** Opening Information given block **

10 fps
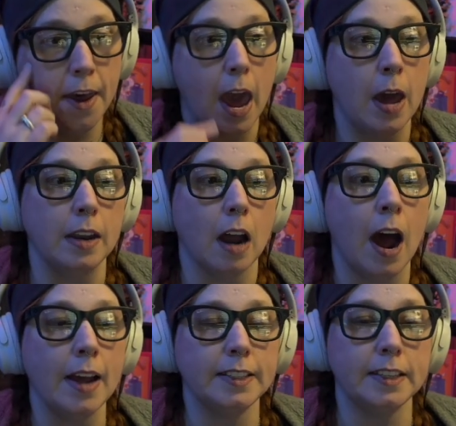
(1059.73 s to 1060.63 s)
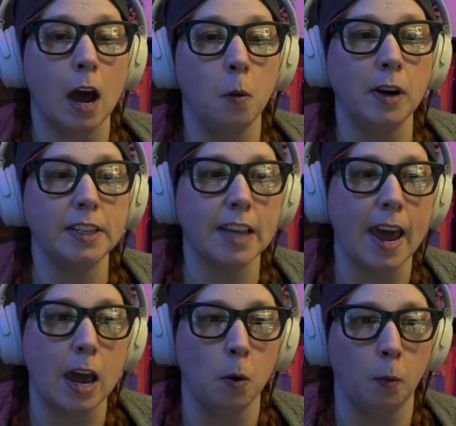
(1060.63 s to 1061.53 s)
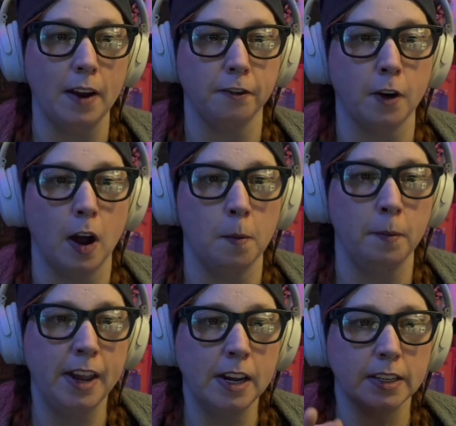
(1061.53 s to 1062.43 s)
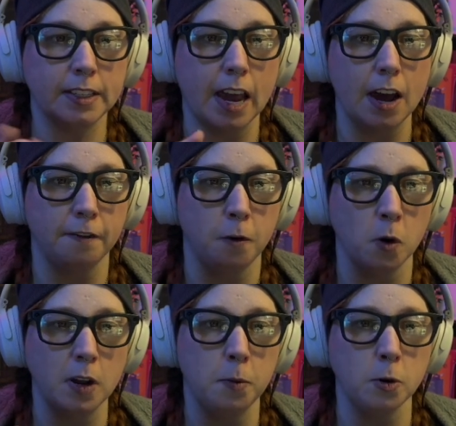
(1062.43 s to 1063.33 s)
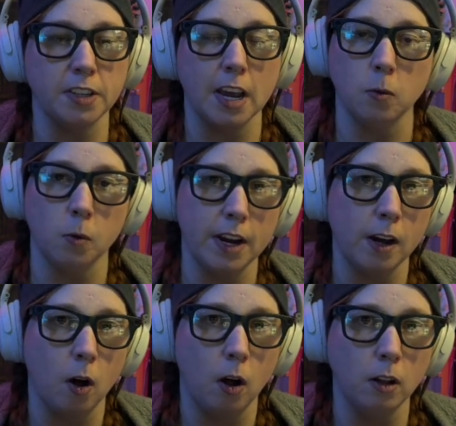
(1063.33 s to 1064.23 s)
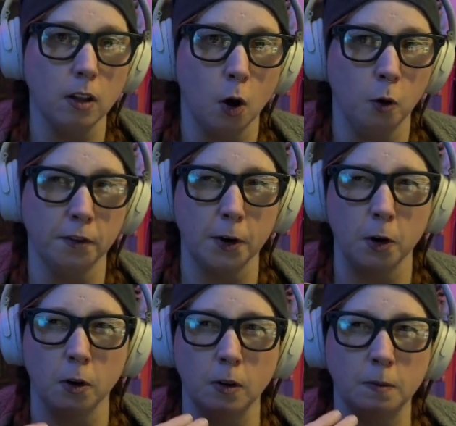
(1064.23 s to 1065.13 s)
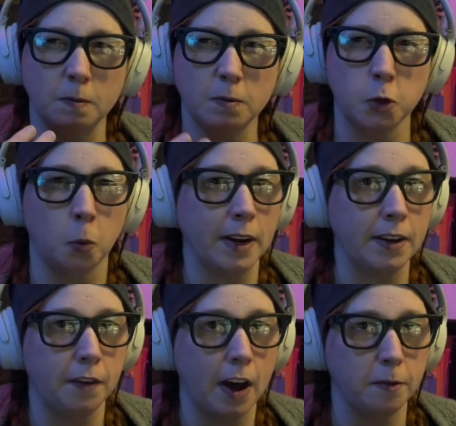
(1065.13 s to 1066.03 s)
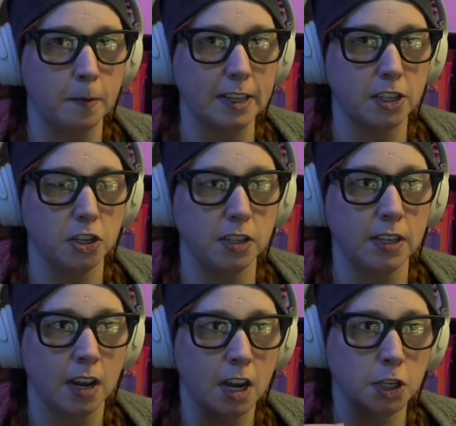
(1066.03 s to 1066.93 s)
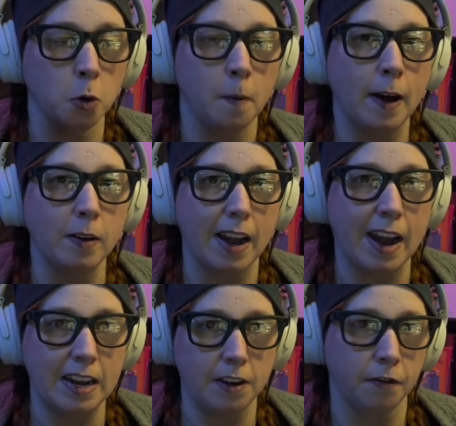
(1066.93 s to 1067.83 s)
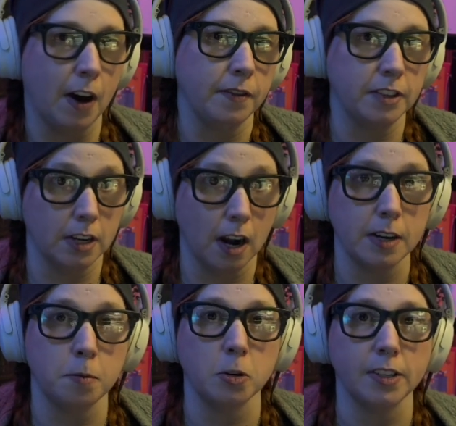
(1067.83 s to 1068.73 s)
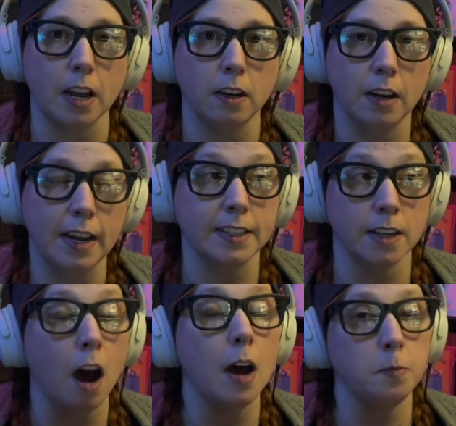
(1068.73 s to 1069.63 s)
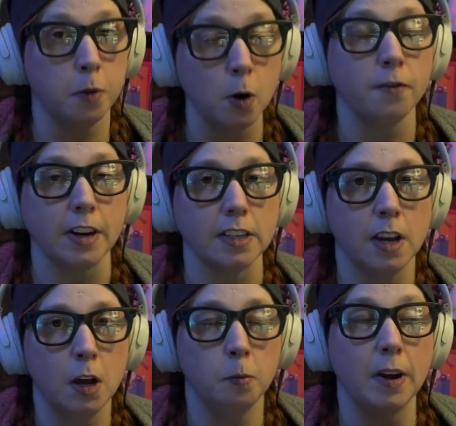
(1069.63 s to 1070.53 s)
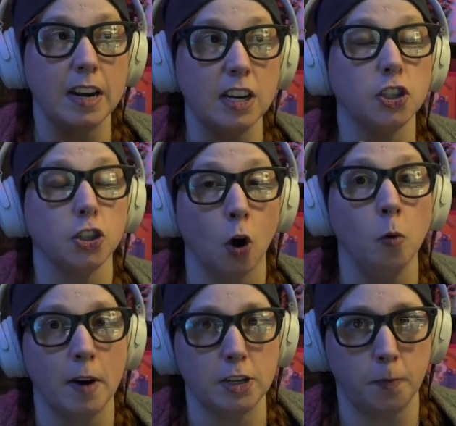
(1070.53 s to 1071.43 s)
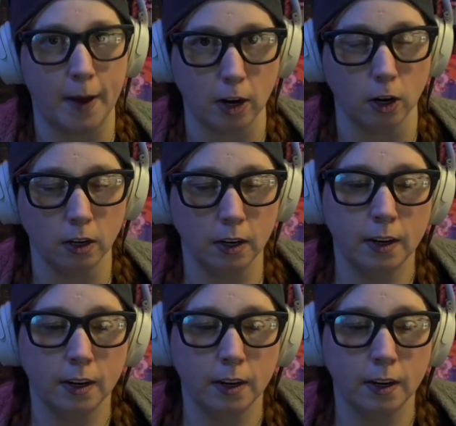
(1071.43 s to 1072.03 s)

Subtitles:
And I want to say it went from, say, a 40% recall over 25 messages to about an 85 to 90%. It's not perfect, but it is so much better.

** Closing Information given block **

Leave every image out and retype the entries above word for word.

10 fps
(1059.73 s to 1060.63 s)
(1060.63 s to 1061.53 s)
(1061.53 s to 1062.43 s)
(1062.43 s to 1063.33 s)
(1063.33 s to 1064.23 s)
(1064.23 s to 1065.13 s)
(1065.13 s to 1066.03 s)
(1066.03 s to 1066.93 s)
(1066.93 s to 1067.83 s)
(1067.83 s to 1068.73 s)
(1068.73 s to 1069.63 s)
(1069.63 s to 1070.53 s)
(1070.53 s to 1071.43 s)
(1071.43 s to 1072.03 s)

Subtitles:
And I want to say it went from, say, a 40% recall over 25 messages to about an 85 to 90%. It's not perfect, but it is so much better.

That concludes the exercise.